Evading responsibility- Provocation- self-defence, defensibility- the organization lacked information
about or control over important factors, accidents-appealing to factors that cannot be controlled,
Reducing offensiveness- bolstering: relating positive attributes of the organisation or actions it
performed in the past that might mitigate the negative consequences of the crisis. Minimisation: is an
attempt to reduce the amount of negative effects association with the crisis or to convince the public
that the crisis isn’t as bad as it might appear (depends on magnitude of crisis- should avoid minimising
large crises). Differentiation- distinguished an act performed from other similar, but less desirable
actions. Transcendence- places the crisis or actions related to the crisis in a different context that
directs attention to higher values. Attacking the accuser. Offering compensation.
Corrective action- can restore or prevent.
Mortification- admits responsibility for the crisis and asks for forgiveness. Very effective but may avoid
in early stages of crisis because of lack of information and legal liability.

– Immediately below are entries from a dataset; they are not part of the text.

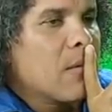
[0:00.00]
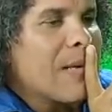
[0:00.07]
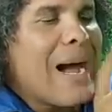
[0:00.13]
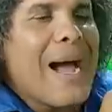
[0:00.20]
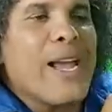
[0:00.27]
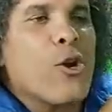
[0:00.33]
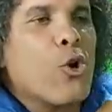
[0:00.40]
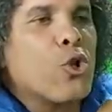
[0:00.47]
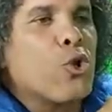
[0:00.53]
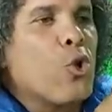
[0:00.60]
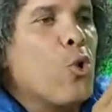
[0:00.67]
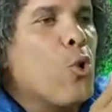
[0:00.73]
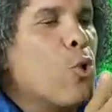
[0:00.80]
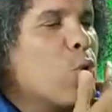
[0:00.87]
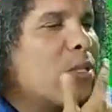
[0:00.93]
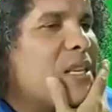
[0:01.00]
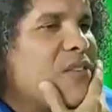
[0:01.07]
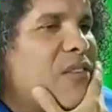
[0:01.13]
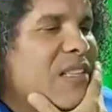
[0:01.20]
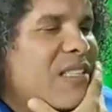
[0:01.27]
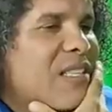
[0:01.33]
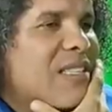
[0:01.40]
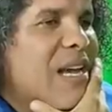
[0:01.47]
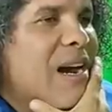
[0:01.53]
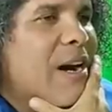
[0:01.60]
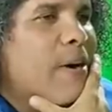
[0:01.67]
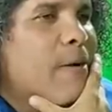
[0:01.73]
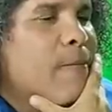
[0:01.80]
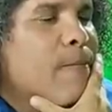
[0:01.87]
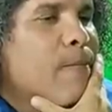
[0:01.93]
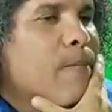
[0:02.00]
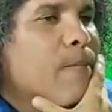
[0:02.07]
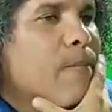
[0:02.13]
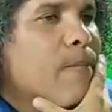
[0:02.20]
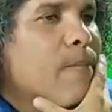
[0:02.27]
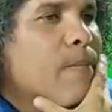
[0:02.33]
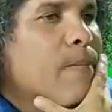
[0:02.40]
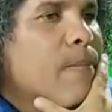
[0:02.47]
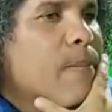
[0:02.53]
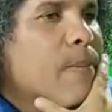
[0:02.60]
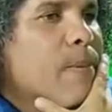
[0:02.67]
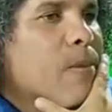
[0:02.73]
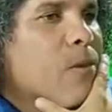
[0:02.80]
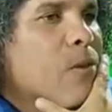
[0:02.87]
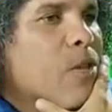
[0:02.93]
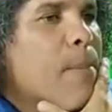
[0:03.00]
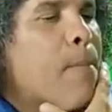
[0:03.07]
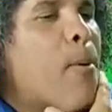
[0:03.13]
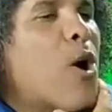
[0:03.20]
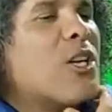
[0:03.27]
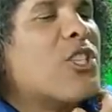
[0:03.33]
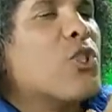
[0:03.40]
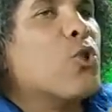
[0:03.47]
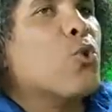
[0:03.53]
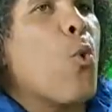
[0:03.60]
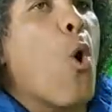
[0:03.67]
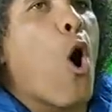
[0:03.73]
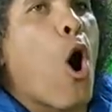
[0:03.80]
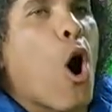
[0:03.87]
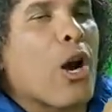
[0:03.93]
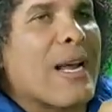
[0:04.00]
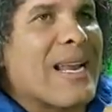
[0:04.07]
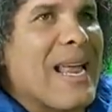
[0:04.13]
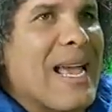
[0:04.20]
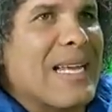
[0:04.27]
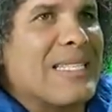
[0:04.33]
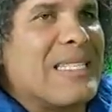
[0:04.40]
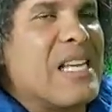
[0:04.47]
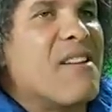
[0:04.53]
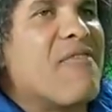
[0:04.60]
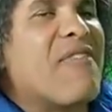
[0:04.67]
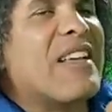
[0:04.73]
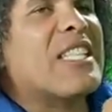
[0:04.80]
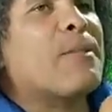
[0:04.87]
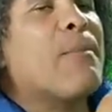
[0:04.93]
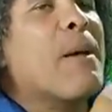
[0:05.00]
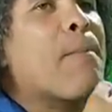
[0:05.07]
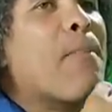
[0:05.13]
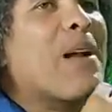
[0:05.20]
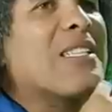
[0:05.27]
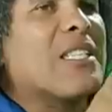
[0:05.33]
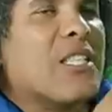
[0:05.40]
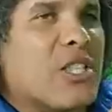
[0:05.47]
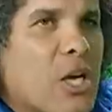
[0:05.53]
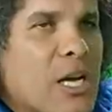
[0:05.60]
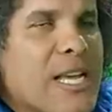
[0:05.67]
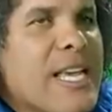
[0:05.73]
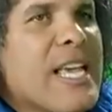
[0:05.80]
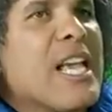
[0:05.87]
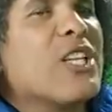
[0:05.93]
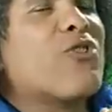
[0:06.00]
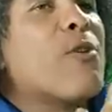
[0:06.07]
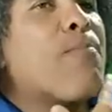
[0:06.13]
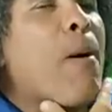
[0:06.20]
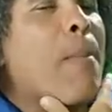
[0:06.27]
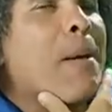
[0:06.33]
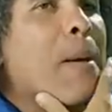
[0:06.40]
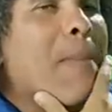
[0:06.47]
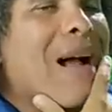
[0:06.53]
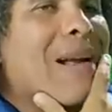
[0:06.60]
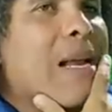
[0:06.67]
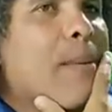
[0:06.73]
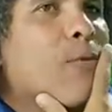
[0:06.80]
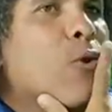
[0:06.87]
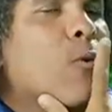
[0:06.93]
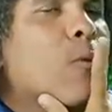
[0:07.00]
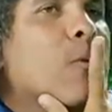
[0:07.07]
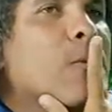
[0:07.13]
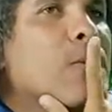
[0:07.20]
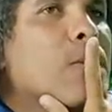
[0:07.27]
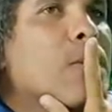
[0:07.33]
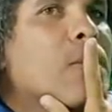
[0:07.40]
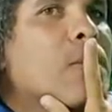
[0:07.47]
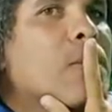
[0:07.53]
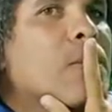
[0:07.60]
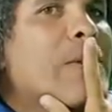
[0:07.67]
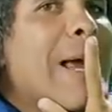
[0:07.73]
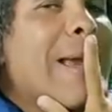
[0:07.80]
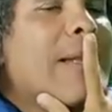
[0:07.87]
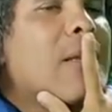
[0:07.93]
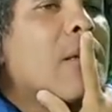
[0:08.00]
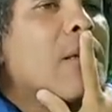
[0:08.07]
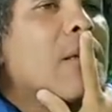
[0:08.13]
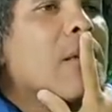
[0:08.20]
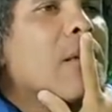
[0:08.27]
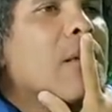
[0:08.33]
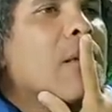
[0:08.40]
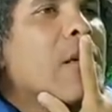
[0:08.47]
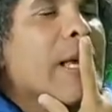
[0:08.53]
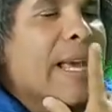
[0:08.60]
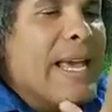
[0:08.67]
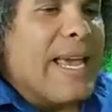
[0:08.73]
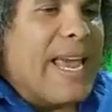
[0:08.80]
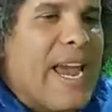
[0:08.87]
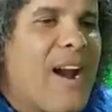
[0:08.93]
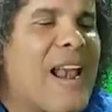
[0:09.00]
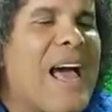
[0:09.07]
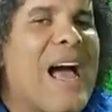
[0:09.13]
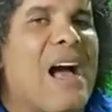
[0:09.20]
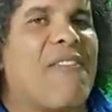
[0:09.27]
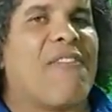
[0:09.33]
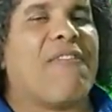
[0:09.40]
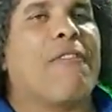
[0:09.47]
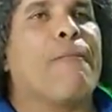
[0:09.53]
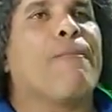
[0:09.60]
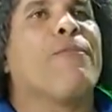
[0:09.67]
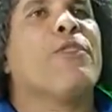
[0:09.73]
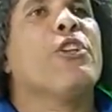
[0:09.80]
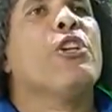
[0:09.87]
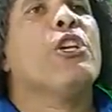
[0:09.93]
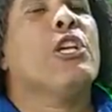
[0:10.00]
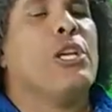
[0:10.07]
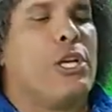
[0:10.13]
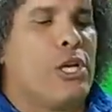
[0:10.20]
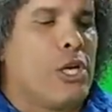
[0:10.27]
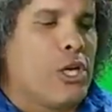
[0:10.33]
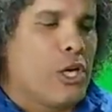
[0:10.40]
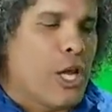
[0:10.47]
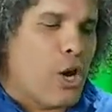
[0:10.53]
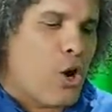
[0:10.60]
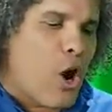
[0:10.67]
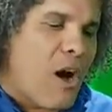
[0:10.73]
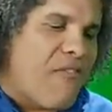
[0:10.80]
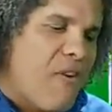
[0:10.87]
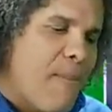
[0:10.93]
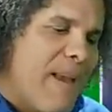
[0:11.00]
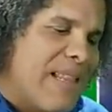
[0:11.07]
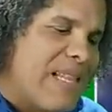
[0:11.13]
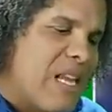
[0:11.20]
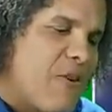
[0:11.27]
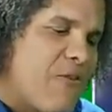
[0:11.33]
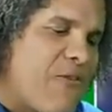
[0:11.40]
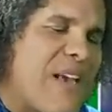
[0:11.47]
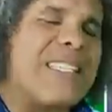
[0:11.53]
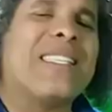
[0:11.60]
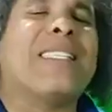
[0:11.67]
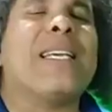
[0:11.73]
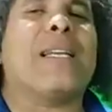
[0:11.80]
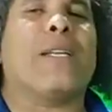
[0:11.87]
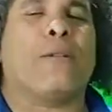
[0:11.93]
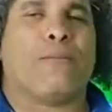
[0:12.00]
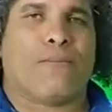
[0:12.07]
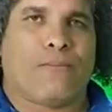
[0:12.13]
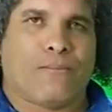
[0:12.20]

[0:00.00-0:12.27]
I don't know who those investors are. The persons who organize the investment process is Republic Bank. Them know. Right? Here, laugh. The government invested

Effectively employing crisis communication strategies-
Use multiple strategies in concert with one another, support all strategies with strong reasoning and
evidence, exercise visible leadership from the highest executives, recognise the limits of persuasive
communication, identify the target audience and select strategies accordingly- Types of audiences:
Animated audience-severity high and responsibility low (avoid denial and shifting the blame-use
bolstering or compensation); antagonistic audience- severity high and responsibility high
(defeasibility, accidents, good intentions good. Most important- corrective action and mortification);
bemused audience- severity low, low responsibility (denial, shifting the blame, attacking the accuser,
minimization good); concerned audience- low severity, high responsibility (no denial but minimization,
bolstering and corrective action. mortification good).
Structure the organizational image briefing-
NAR pattern- Narrative (tell details of crisis in a way beneficial to the organisation), arguments (allows
org. to deploy and support image restoration claims), refutation (allows org. to correct inaccurate
information that affected audiences, regulatory agencies, or the media might have).